[THE DATA Boundary: Start]

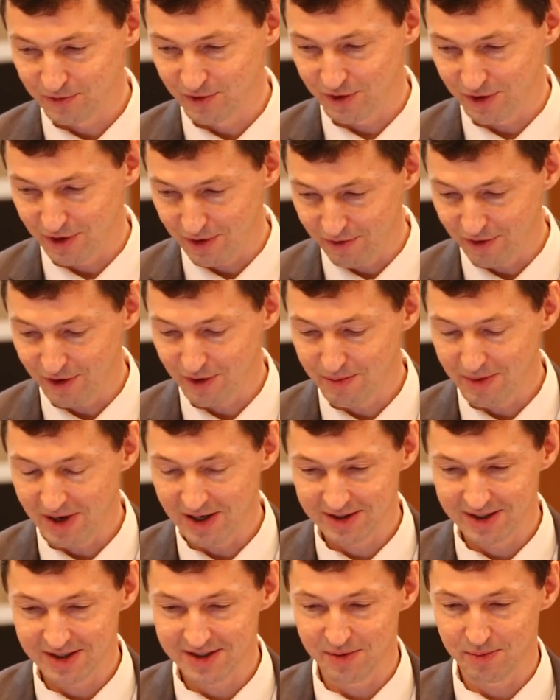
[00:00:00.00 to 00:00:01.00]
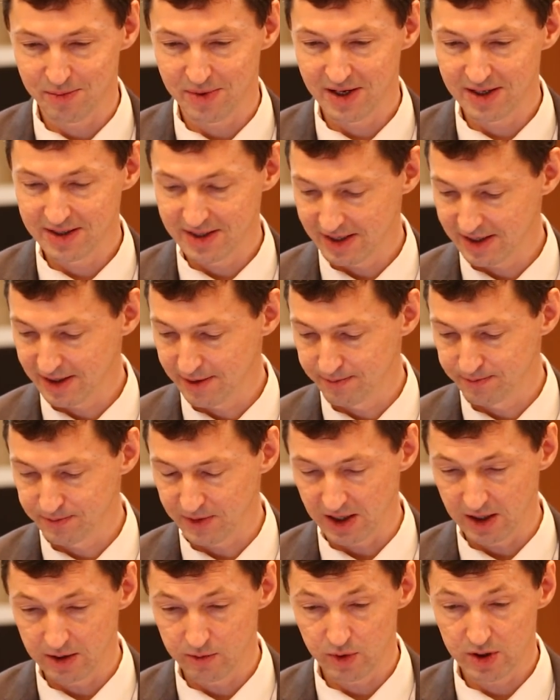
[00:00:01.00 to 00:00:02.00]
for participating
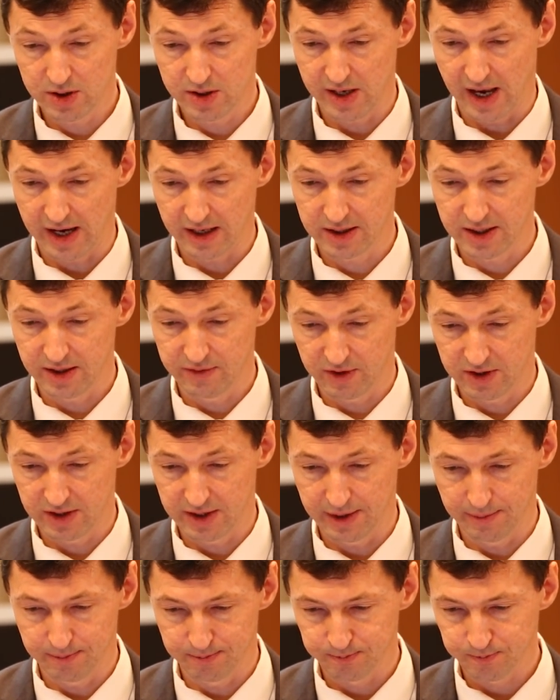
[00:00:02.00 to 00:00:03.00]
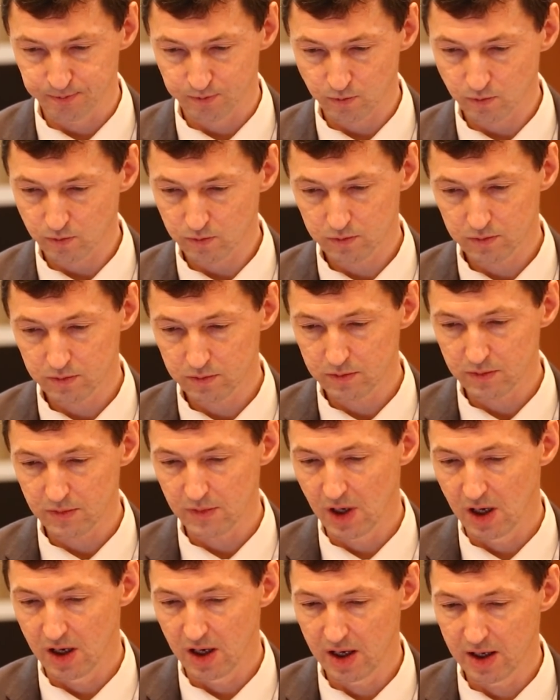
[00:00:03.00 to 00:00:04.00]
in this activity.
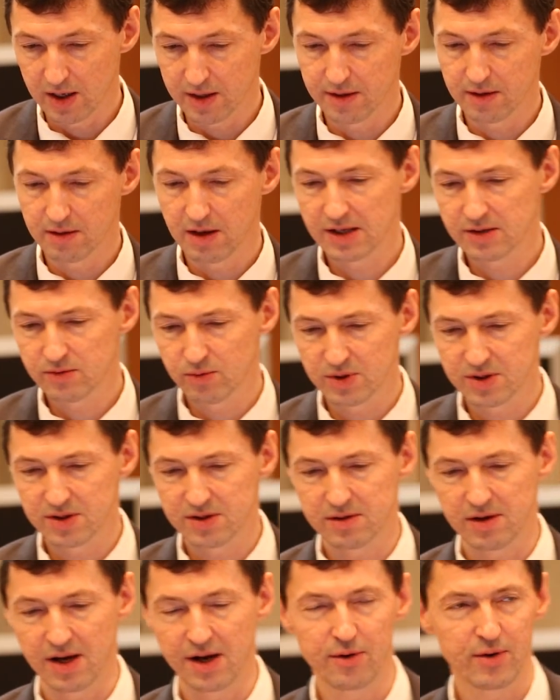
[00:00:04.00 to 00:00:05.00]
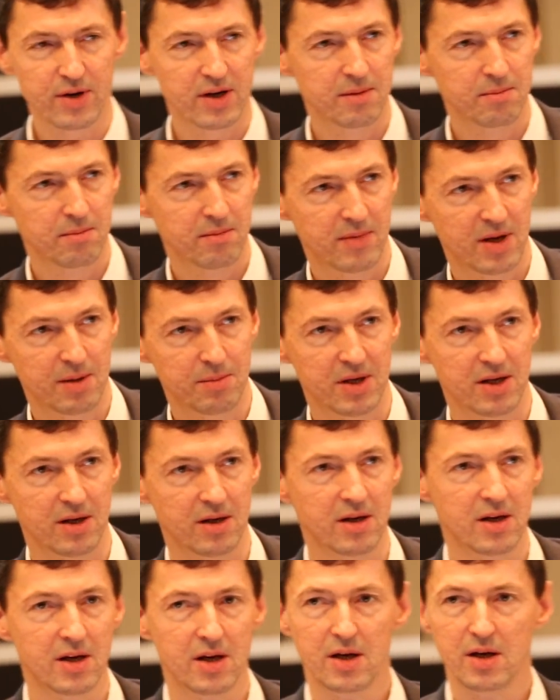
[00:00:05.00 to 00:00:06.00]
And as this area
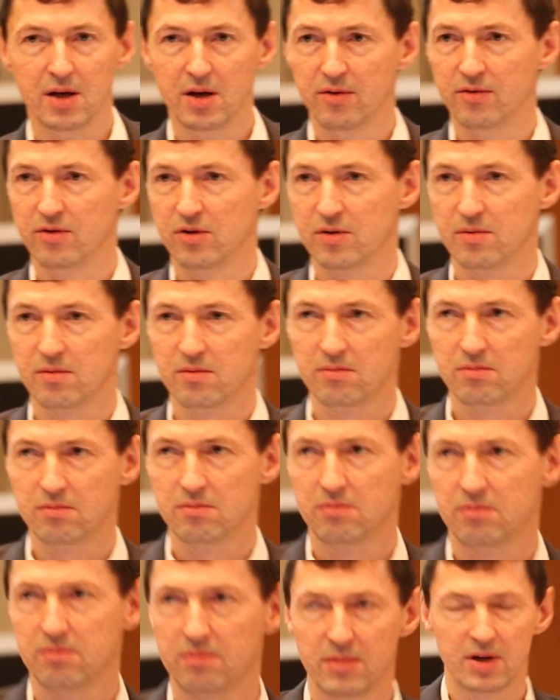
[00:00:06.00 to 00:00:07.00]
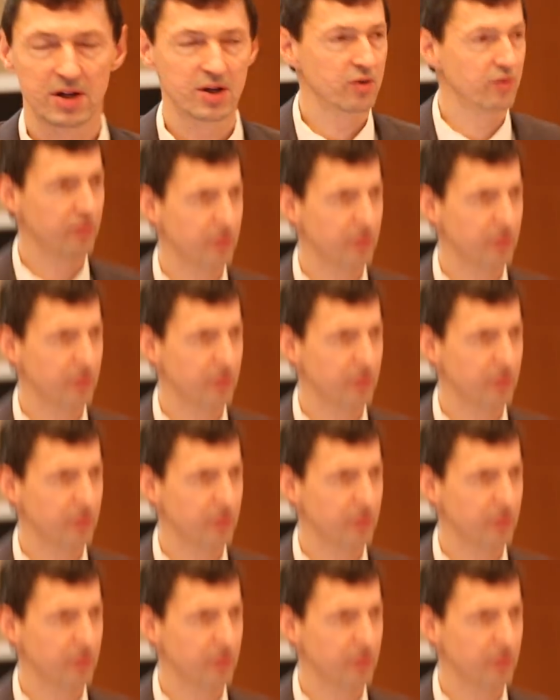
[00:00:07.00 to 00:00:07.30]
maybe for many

[THE DATA Boundary: End]

WHAT THE EXERCISE ASKS:
Repeat each record exactly as shown above, dropping all images.

RESPONSE TO THIS EXERCISE:
[00:00:00.00 to 00:00:01.00]
[00:00:01.00 to 00:00:02.00]
for participating
[00:00:02.00 to 00:00:03.00]
[00:00:03.00 to 00:00:04.00]
in this activity.
[00:00:04.00 to 00:00:05.00]
[00:00:05.00 to 00:00:06.00]
And as this area
[00:00:06.00 to 00:00:07.00]
[00:00:07.00 to 00:00:07.30]
maybe for many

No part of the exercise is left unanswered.